A web page on Sa JunLu and the Overseas Chinese Association in Beijing.
Yeo Cheow Kaw's message on the magazine of the Overseas Chinese Association in Beijing on its inauguration.
A page from an address book of Yeo Kheamp Joo, son of Yeo Cheow Kaw.
Bin Xin and her mother, a sister-in-law of Sa JunLu.

Sa JunLu
Sa Junlu (1878-1955),from Fuzhou of Fujian province, was a prominent intellectual figure in the late Qing Dynasty and early Republic of China. He devoted himself to education and overseas Chinese affairs for a long time. In 1911, he investigated the education of Chinese in Myanmar, strived for scholarships from the Qing government, and stimulated the enthusiasm of overseas Chinese to run schools.
Back home, he founded the “Fujian Overseas Chinese School” in Fuzhou, to cultivate overseas Chinese students. In 1919, he took the lead in establishing the Overseas Chinese Association in Beijing to help overseas Chinese education and safeguard their legitimate rights and interests.
Encounter with Yeo Cheow Kaw
It was our Grandfather Yeo Cheow Kaw who received him when he visited Rangoon in 1911. That started a lasting friendship between them. Grandfather sent a congratulatory message to the establishment of Overseas Chinese Association in Beijing in 1919. The message was published in the August issue, in the same year, of the Overseas Chinese Studies Magazine.

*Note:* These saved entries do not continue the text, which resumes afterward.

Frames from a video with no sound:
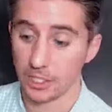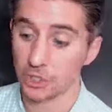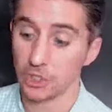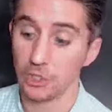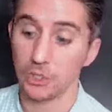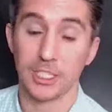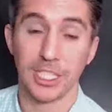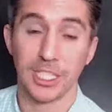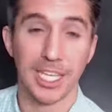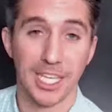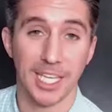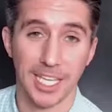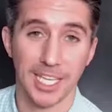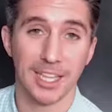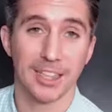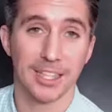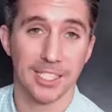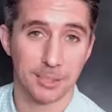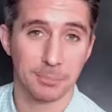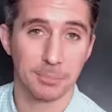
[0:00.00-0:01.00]
as soon as they
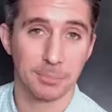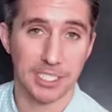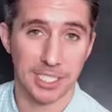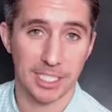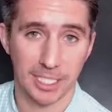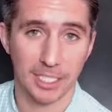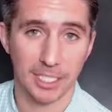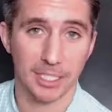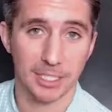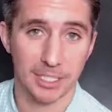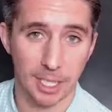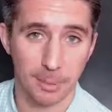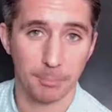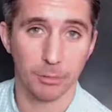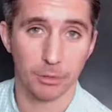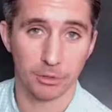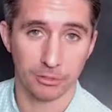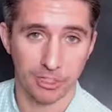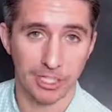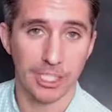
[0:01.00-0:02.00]
hit this particular
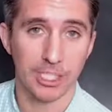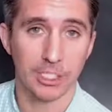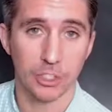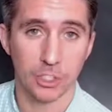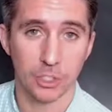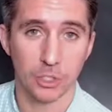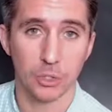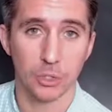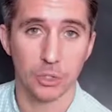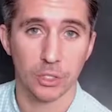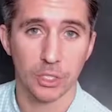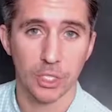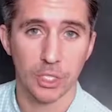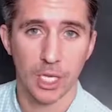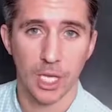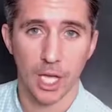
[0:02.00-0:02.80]
number of lead score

A page from the addressbook of Yeo Kheamp Joo
A page of our father Yeo Kheamp Joo’s Address Book shows an entry of a Beijing address of Mdm Sa Benxiang. Sa Benxiang was the eldest daughter of Sa Junlu. She was then living with her youngest son Yang Fusheng (1926-2016) in Tsinghua University. Yang Fusheng was highly renowned in the field of biomedical engineering in China. His brother Yang Nansheng (1921-2013) was the first generation of rocket experts in China. Their father, i.e the husband of Sa Benxiang, was a descendant of Xiayang Yeo, named Yeo Oon Siew.
Yang Nansheng was born in Rangoon.
A precious link
A well-known Chinese female author from the last century, Bing Xin, was a niece of Sa Junlu, her mother and Sa Junlu’s wife being sisters from a Fuzhou Yang family. One of her proses on Mother Love was on our Secondary One Chinese textbook. The open passage reads,
“Once, when I was a little child, I suddenly walked up to my mother and asked her with upturned face, “Mom, why do you love me?” My mother put down her needlework, pressed her cheek against my forehead, and said gently and without hesitation, “For no particular reason—just because you are my daughter!”